Desde la ventana del Palacio Apostólico, ante miles de fieles reunidos en la Plaza de San Pedro, el Papa León XIV ha pronunciado su primer Ángelus del año con un mensaje cargado de esperanza. "El Señor nos invita a renovar nuestro tiempo, inaugurando finalmente una época de paz y amistad entre todos los pueblos", ha afirmado, subrayando que sin este deseo de bien "no tendría sentido girar las páginas del calendario y llenar nuestras agendas". El Pontífice ha recordado que el Jubileo, que está por concluir, ha enseñado a cultivar la esperanza de un mundo nuevo "convirtiendo el corazón a Dios, para transformar los agravios en perdón, el dolor en consolación y los propósitos de virtud en obras buenas". En este camino, ha señalado que "Dios mismo habita la historia y la salva del olvido, dando al mundo al Redentor: Jesús". León XIV ha dirigido la mirada hacia María, "la primera en sentir palpitar el corazón de Cristo". En el silencio de su seno virginal, dijo, “el Verbo de la vida se anuncia como latido de gracia”. El Papa ha insistido en que el corazón de Jesús “late por todo hombre y toda mujer: por quien está dispuesto a acogerlo, como los pastores, y por quien no lo quiere, como Herodes". El nacimiento del Salvador, ha añadido, "resplandece en María Santísima y se refleja en cada recién nacido, revelando la imagen divina impresa en nuestro cuerpo". Por ello, ha invitado a detenerse y adorar este misterio que ilumina la dignidad humana.
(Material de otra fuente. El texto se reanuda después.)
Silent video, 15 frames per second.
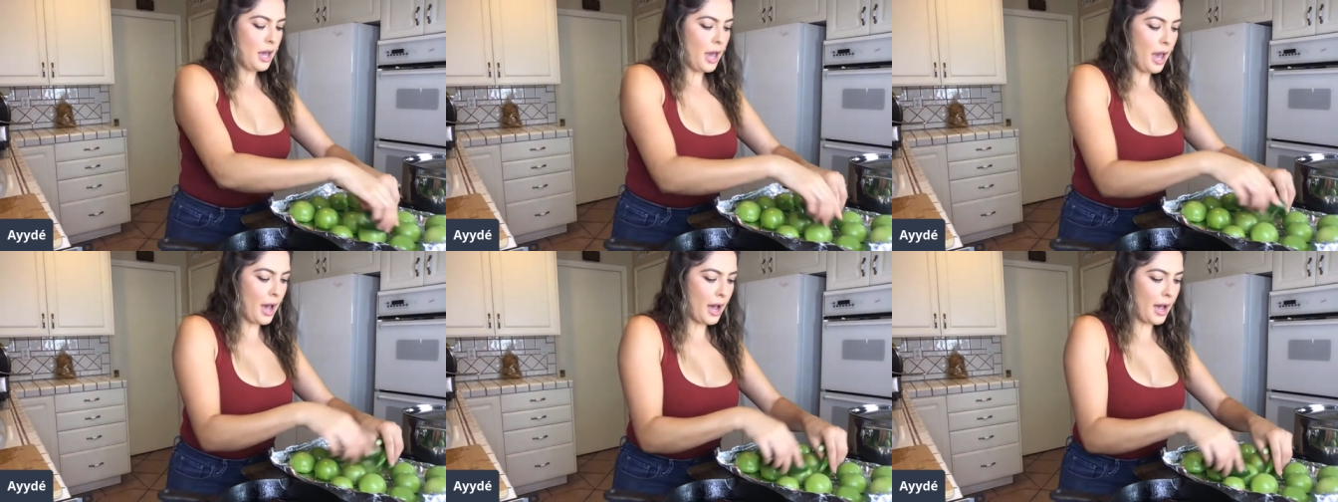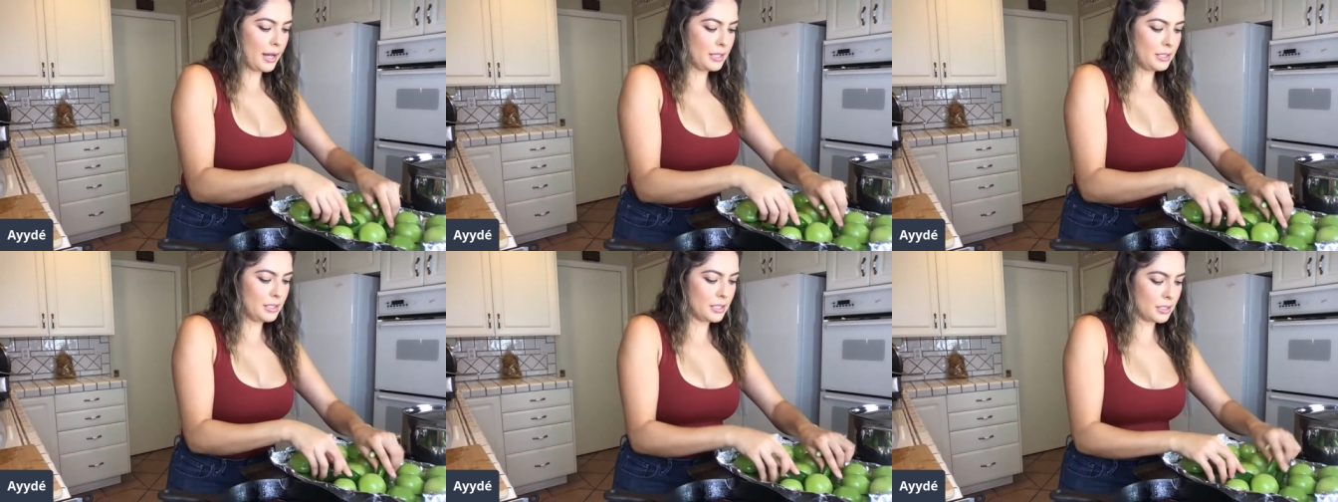
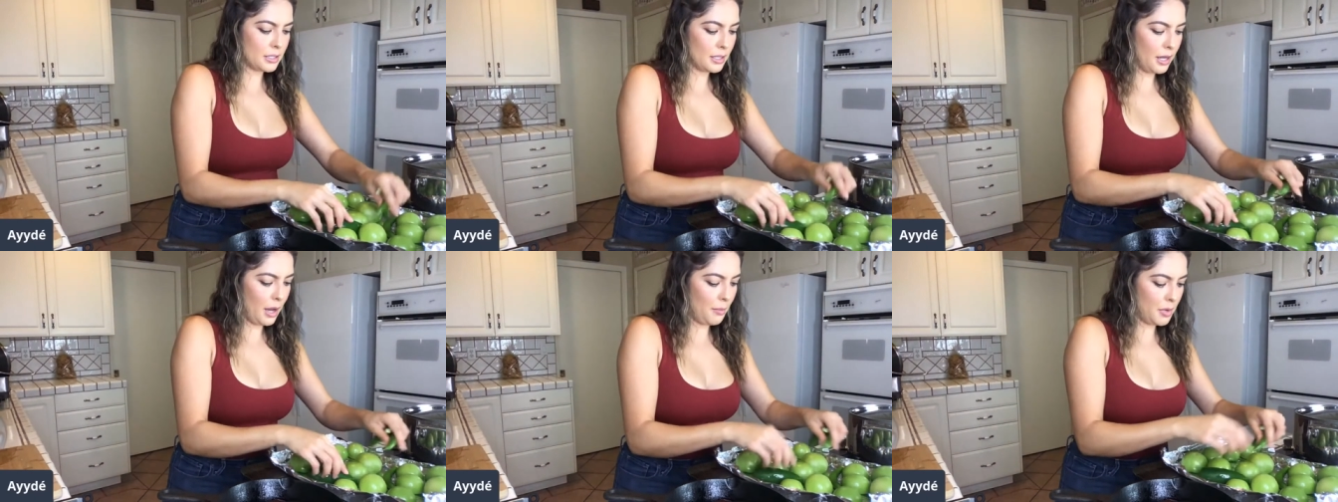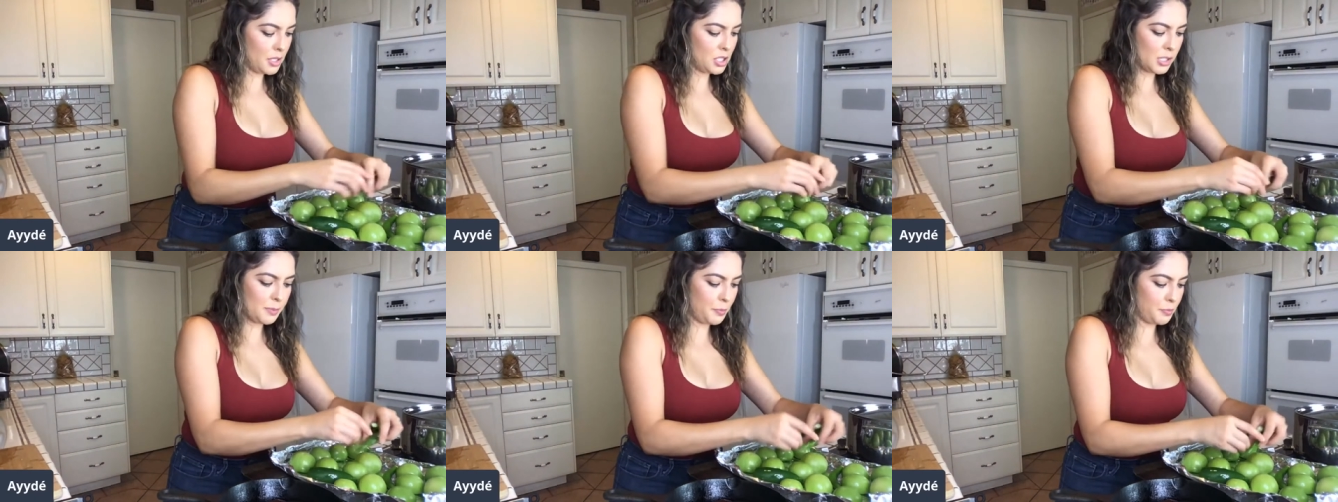and I'm gonna
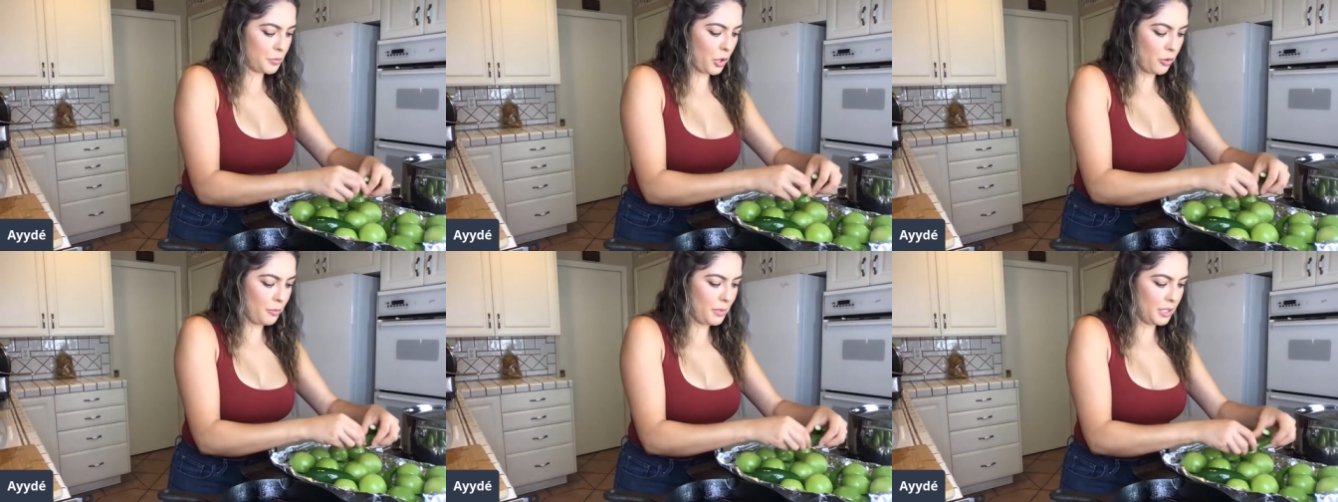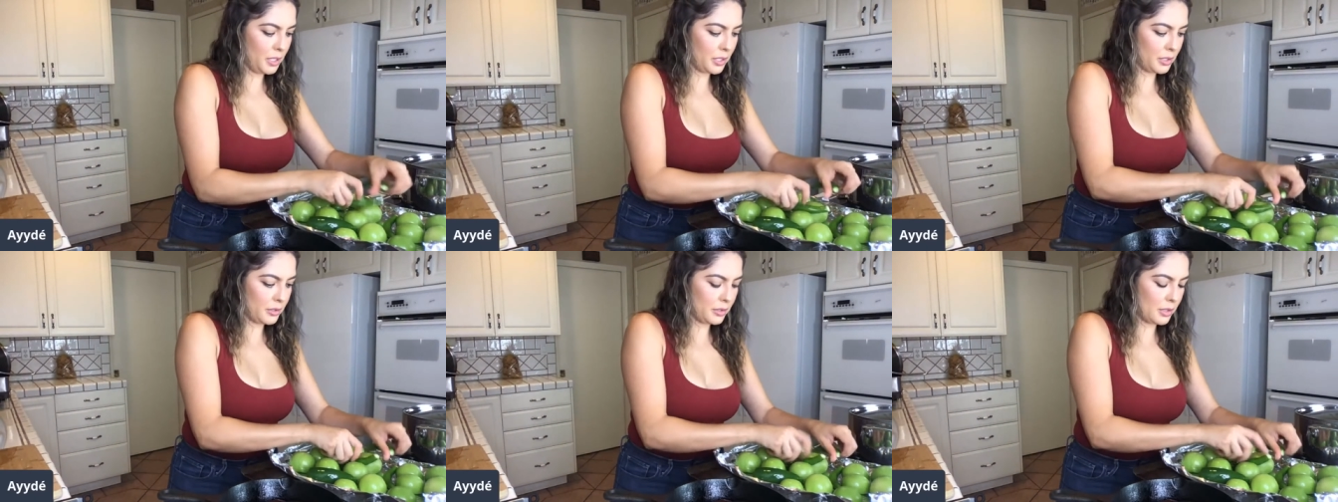just throw them in
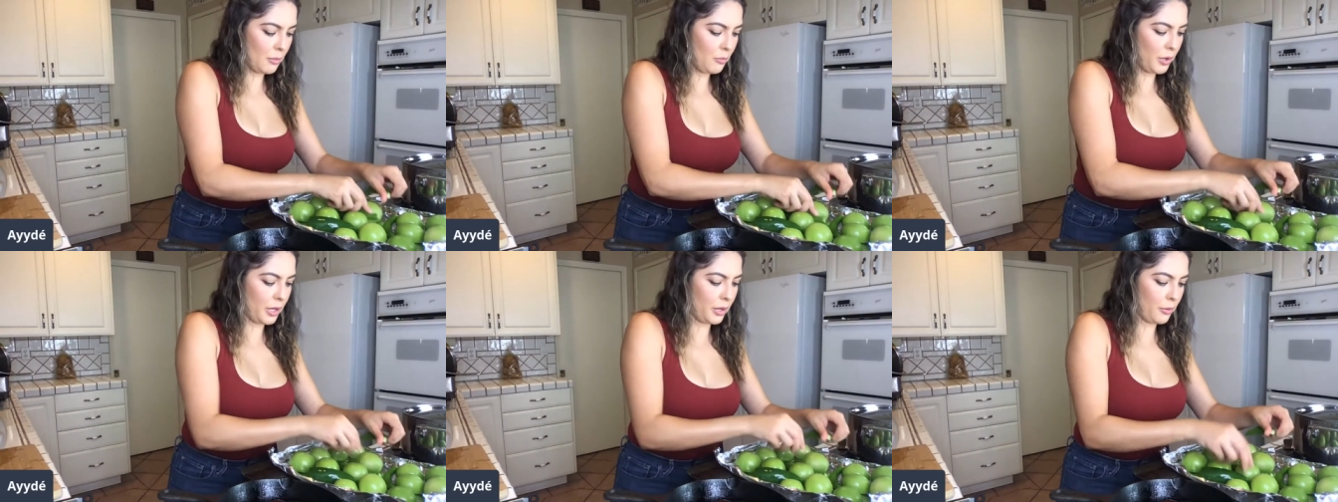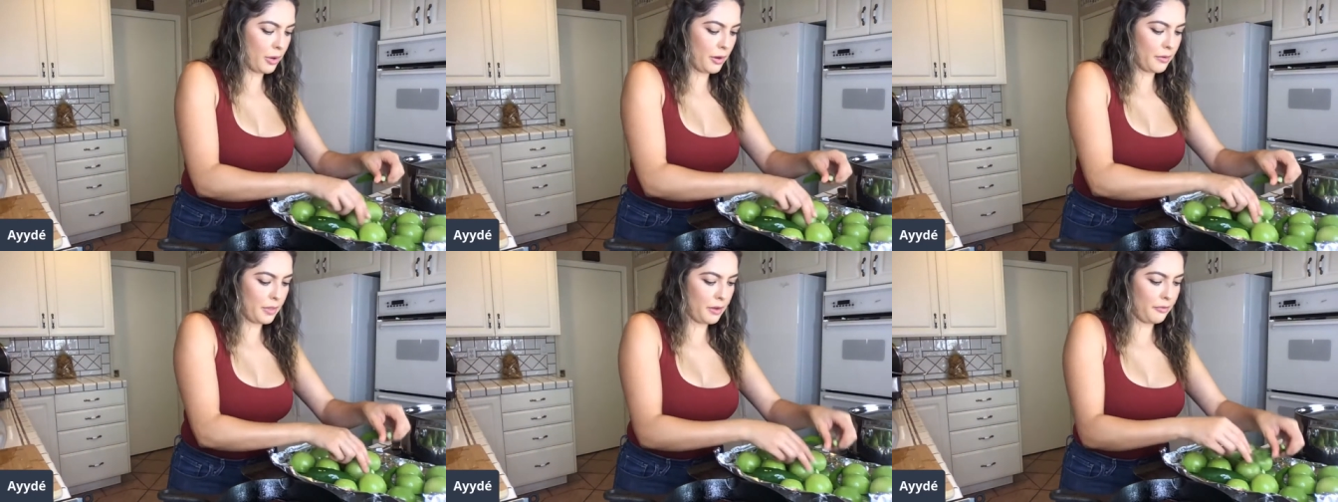here somewhere,
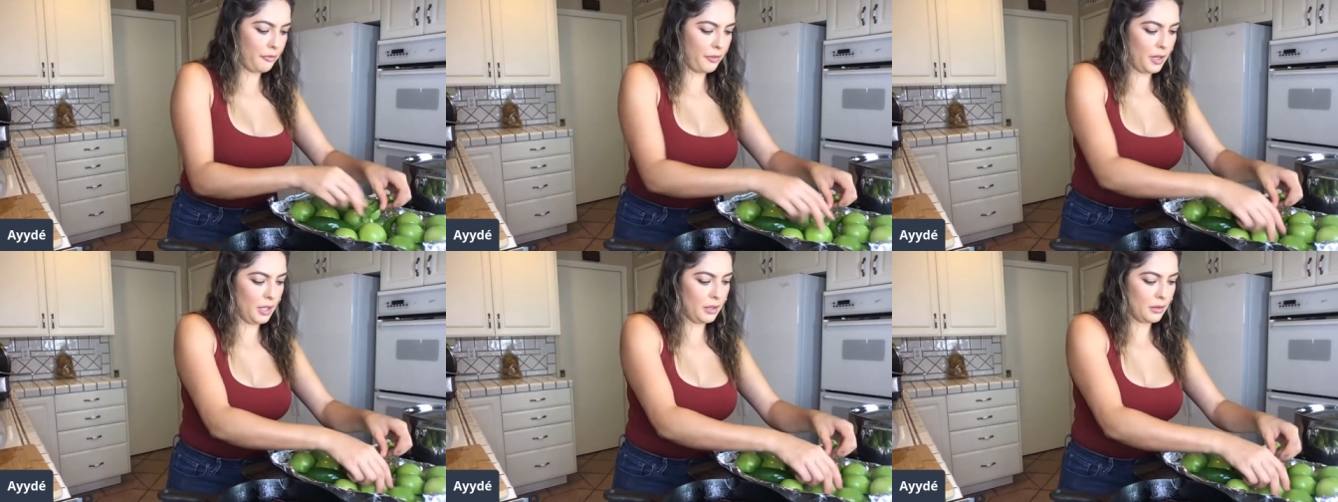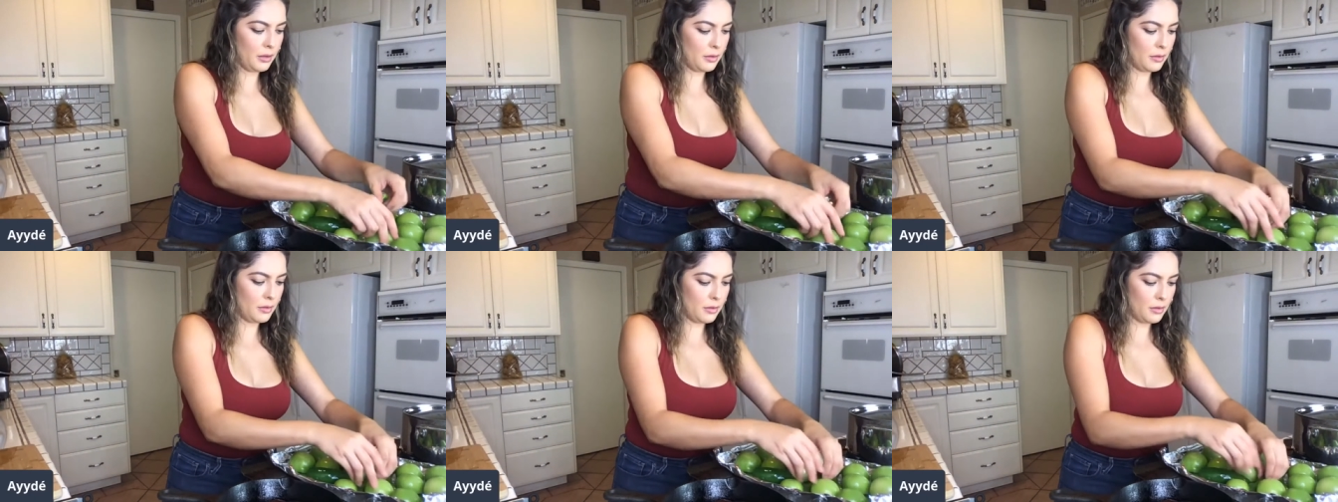wherever they
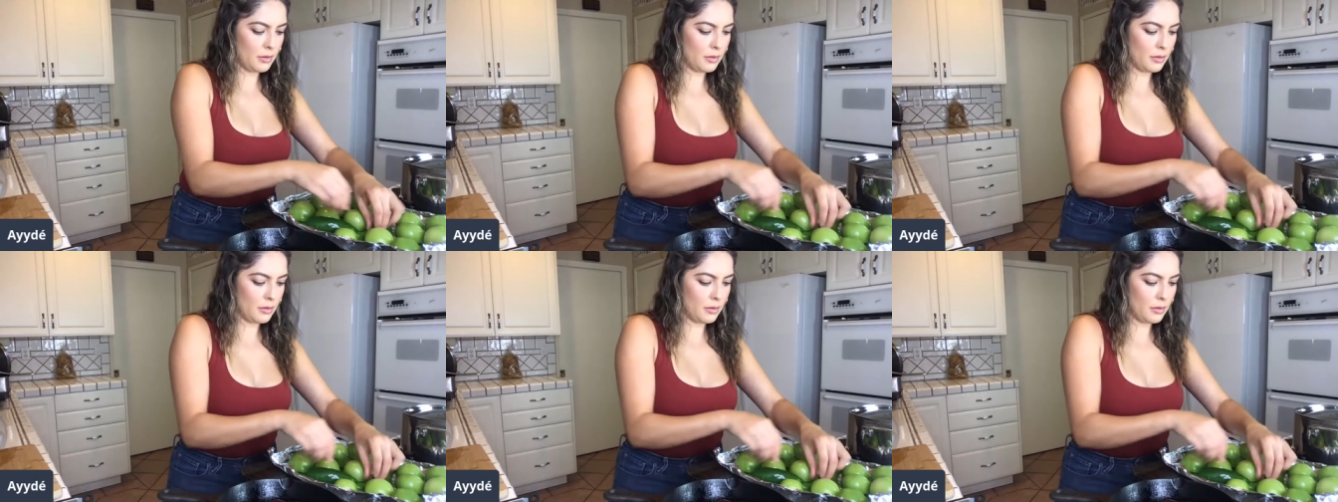fit.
En la 59ª Jornada Mundial de la Paz, el Papa ha pedido rezar "por la paz entre las naciones ensangrentadas por conflictos y miseria, pero también en nuestras casas, en las familias heridas por la violencia y el dolor". Con la certeza de que Cristo "es el sol de justicia que nunca declina", exhortó a confiar en la intercesión de María, Madre de Dios y Madre de la Iglesia.